> _PROBLEM DETAILS_: Write the data out again, character for character, with no images.

> _DATA IN THIS EXERCISE_:
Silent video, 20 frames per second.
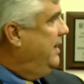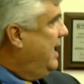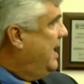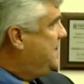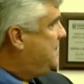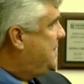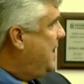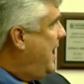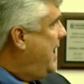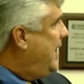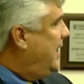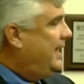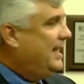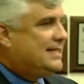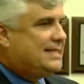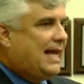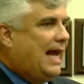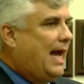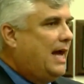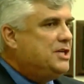And they say to
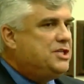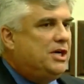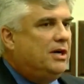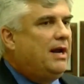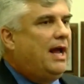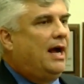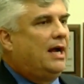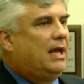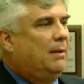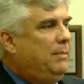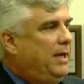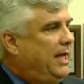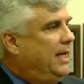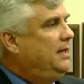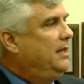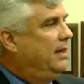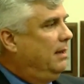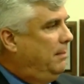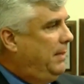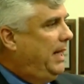these guys, you're not coming
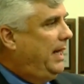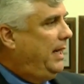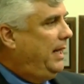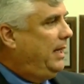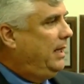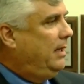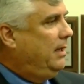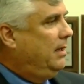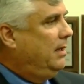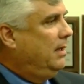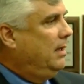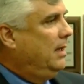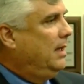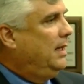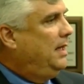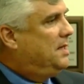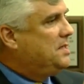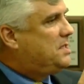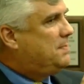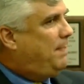into the meeting,
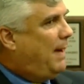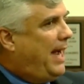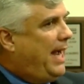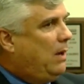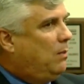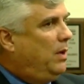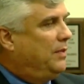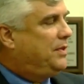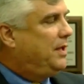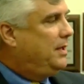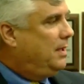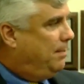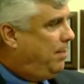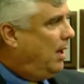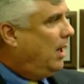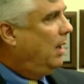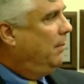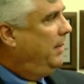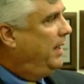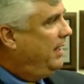despite what the
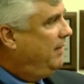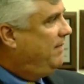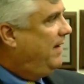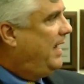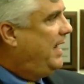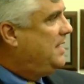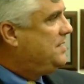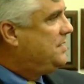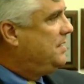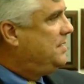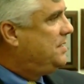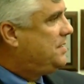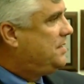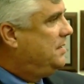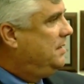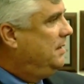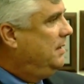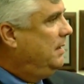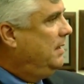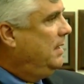department
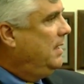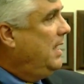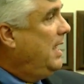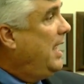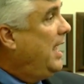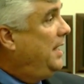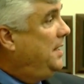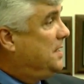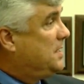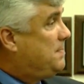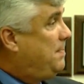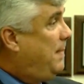advises and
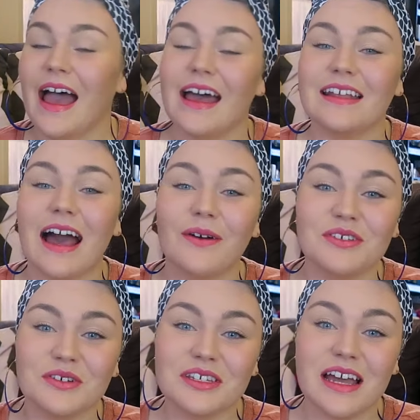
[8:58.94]
and I will
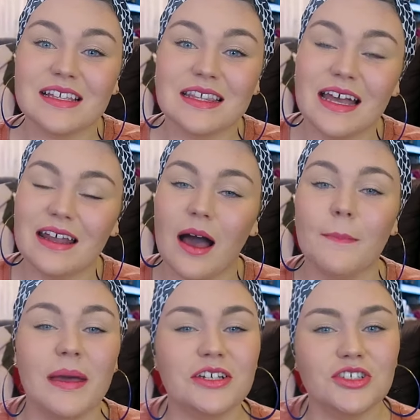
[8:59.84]
talk to you guys later.
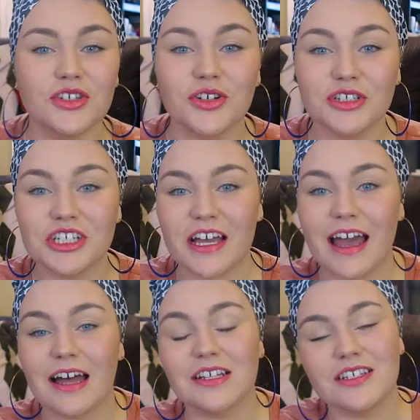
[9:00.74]
Make sure you go check
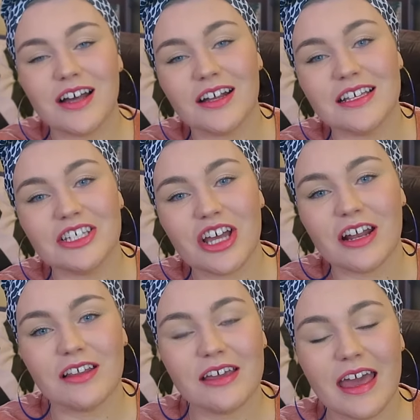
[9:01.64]
out Donna's
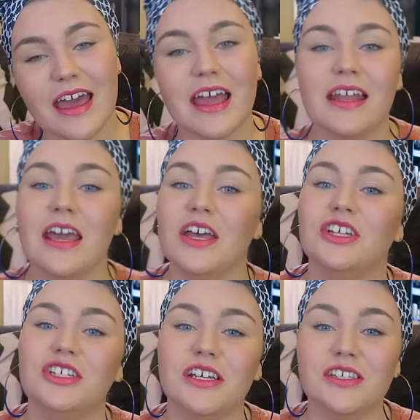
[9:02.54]
channel again.
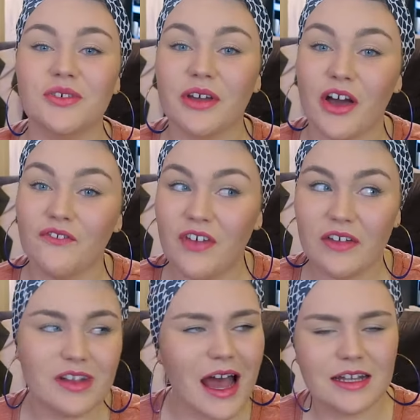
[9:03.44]
She is doing her
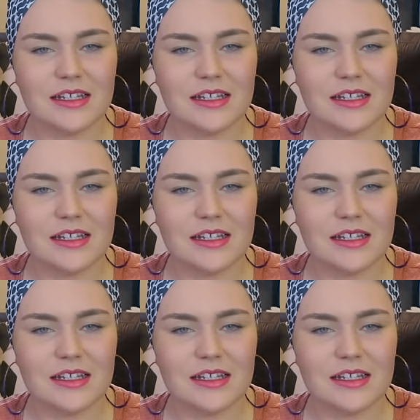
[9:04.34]
favorite. Uh,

> _REPLY_:
Silent video, 20 frames per second.
And they say to
these guys, you're not coming
into the meeting,
despite what the
department
advises and
[8:58.94]
and I will
[8:59.84]
talk to you guys later.
[9:00.74]
Make sure you go check
[9:01.64]
out Donna's
[9:02.54]
channel again.
[9:03.44]
She is doing her
[9:04.34]
favorite. Uh,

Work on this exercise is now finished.